Depuis une dizaine de jours, les habitants de Shanghai qui se sont aventurés à mettre le nez dehors se sont retrouvés face à un décor surréaliste : une ville silencieuse et déserte.
L’épidémie mortelle de coronavirus a paralysé une grande partie de la Chine, mais le changement ne sera sans doute jamais aussi frappant que dans la plus grande ville – et le premier port – du pays, la vibrante Shanghai (27 millions d’habitants). Finis les embouteillages, les trottoirs bondés et les hommes d’affaires pressés fonçant au travail: les rues sont aujourd’hui vides, sinistres, les rideaux des bars baissés et les commerces fermés.
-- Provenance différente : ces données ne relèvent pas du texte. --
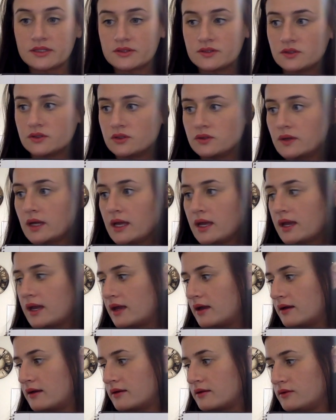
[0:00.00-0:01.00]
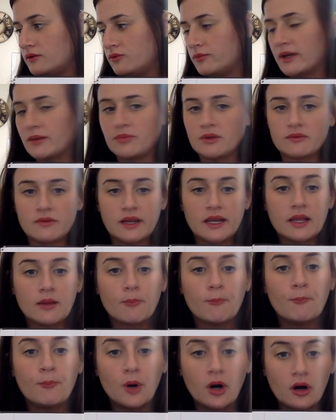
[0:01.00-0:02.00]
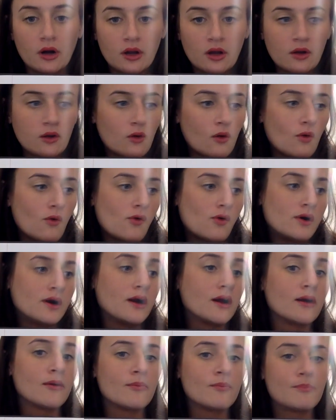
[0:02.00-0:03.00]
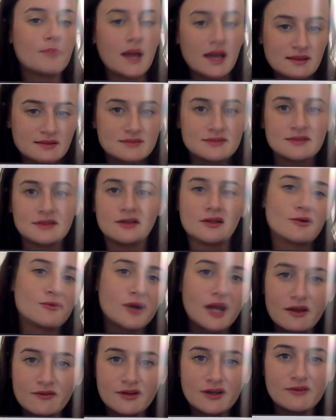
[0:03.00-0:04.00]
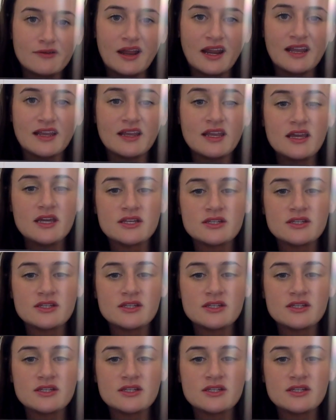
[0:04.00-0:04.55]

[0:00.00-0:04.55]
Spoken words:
So you might be writing book or pencil or whatever you're writing.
Quelques rares piétons passent comme des ombres, cachés derrière un masque de protection. Une bombe à neutrons paraît être tombée sur les lieux de sociabilisation jadis débordants de la plus peuplée des mégapoles chinoises, faisant disparaître toute vie.
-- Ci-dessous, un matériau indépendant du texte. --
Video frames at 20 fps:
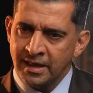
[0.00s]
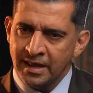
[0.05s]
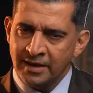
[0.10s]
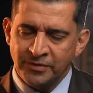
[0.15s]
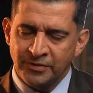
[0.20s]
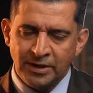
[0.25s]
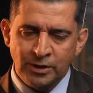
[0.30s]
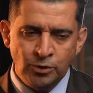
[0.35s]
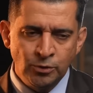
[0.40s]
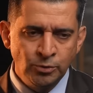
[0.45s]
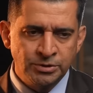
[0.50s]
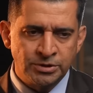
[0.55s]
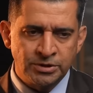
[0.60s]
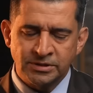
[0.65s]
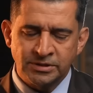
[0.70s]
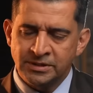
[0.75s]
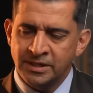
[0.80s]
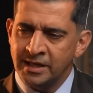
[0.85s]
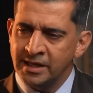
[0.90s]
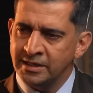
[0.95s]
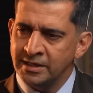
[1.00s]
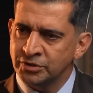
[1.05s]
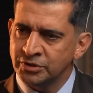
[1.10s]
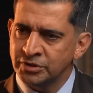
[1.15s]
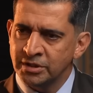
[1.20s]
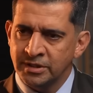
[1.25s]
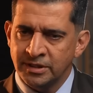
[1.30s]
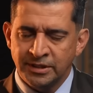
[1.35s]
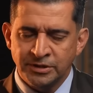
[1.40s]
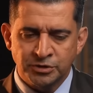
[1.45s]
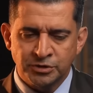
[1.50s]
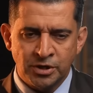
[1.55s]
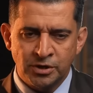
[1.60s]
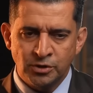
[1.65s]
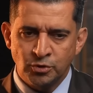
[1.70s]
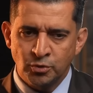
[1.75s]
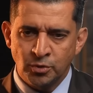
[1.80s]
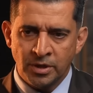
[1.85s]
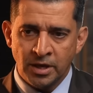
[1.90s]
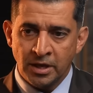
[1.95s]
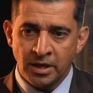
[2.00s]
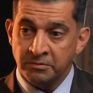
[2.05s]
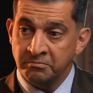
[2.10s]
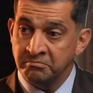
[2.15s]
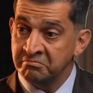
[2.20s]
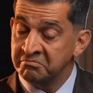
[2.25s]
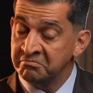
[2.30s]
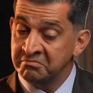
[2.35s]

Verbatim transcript: If he loses this, he's going to do good.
Le Bund, l’élégant front de mer, regorge habituellement d’admirateurs béats devant l’architecture néoclassique européenne qui fait face au quartier d’affaires futuriste. Les barges surchargées qui agitent la surface de la rivière Huangpu ont disparu, les imposants gratte-ciels sont quasiment vides. Le calme est parfois interrompu par le bruit métallique de l’horloge au sommet des 90 mètres de l’ancien bâtiment des douanes, presque centenaire. Zhao Feng est l’un des rares à flâner sur la promenade. « On sait tous qu’il ne vaut mieux pas aller dehors, mais on porte tous un masque par précaution », explique ce quadragénaire sorti en famille. Selon lui, la ville « est tranquille parce que tout le monde a des réflexes de défense très développés ».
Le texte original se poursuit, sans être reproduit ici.